WHAT IS BEING ASKED - Make an exact copy of the records, and keep the pictures out of it.

==== EXERCISE MATERIALS ====

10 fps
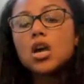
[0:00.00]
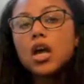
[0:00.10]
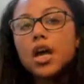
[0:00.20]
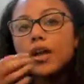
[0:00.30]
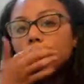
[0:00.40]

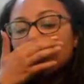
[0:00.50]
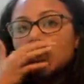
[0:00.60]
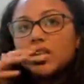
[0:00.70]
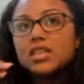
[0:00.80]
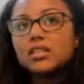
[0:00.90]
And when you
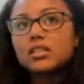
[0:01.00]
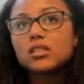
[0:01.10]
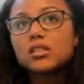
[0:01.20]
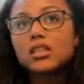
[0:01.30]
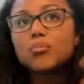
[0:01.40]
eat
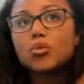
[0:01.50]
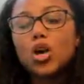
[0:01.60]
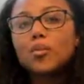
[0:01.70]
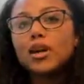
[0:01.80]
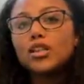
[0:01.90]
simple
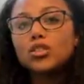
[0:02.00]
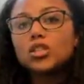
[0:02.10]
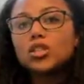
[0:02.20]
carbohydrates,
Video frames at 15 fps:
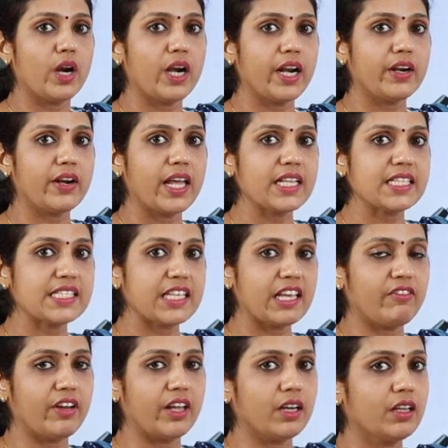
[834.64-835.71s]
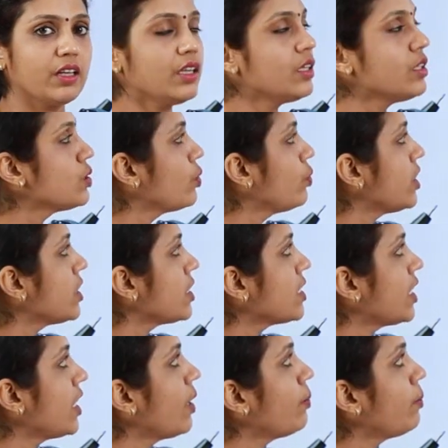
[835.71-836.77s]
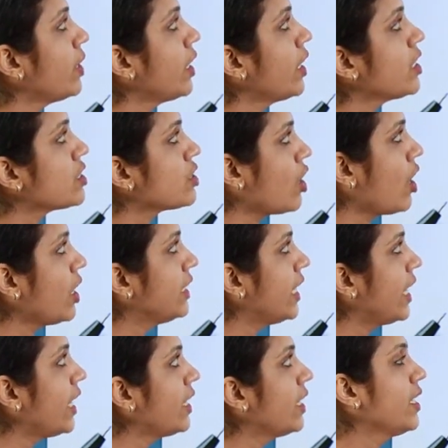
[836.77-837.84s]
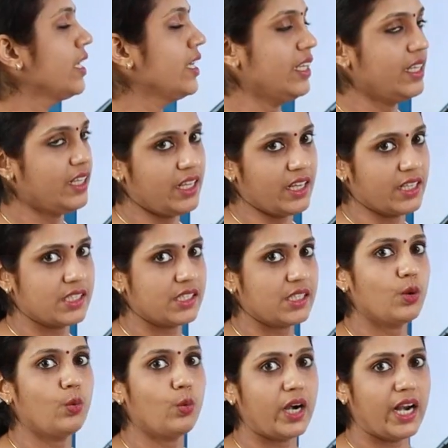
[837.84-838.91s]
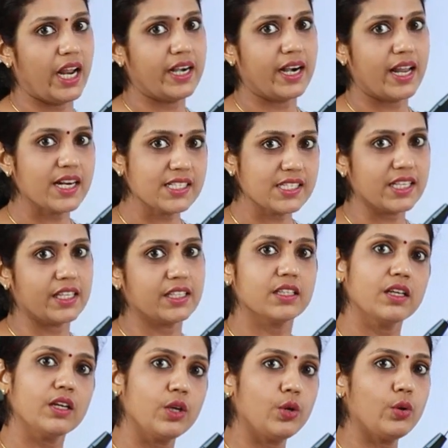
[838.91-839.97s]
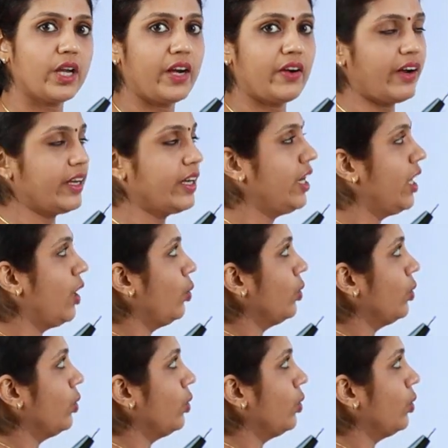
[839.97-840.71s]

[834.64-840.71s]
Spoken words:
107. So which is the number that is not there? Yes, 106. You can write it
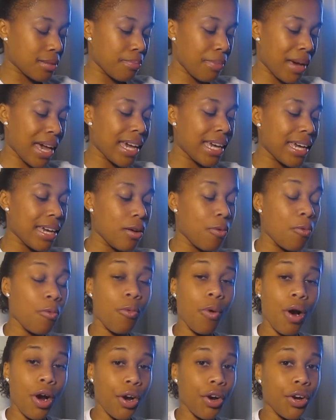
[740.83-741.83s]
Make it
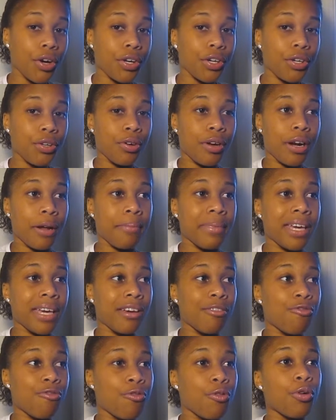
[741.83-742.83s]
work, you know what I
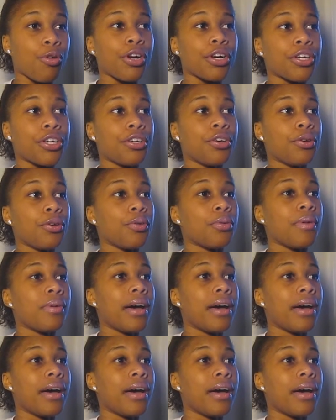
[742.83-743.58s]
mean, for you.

====

ANSWER SPACE -
10 fps
[0:00.00]
[0:00.10]
[0:00.20]
[0:00.30]
[0:00.40]

[0:00.50]
[0:00.60]
[0:00.70]
[0:00.80]
[0:00.90]
And when you
[0:01.00]
[0:01.10]
[0:01.20]
[0:01.30]
[0:01.40]
eat
[0:01.50]
[0:01.60]
[0:01.70]
[0:01.80]
[0:01.90]
simple
[0:02.00]
[0:02.10]
[0:02.20]
carbohydrates,
Video frames at 15 fps:
[834.64-835.71s]
[835.71-836.77s]
[836.77-837.84s]
[837.84-838.91s]
[838.91-839.97s]
[839.97-840.71s]

[834.64-840.71s]
Spoken words:
107. So which is the number that is not there? Yes, 106. You can write it
[740.83-741.83s]
Make it
[741.83-742.83s]
work, you know what I
[742.83-743.58s]
mean, for you.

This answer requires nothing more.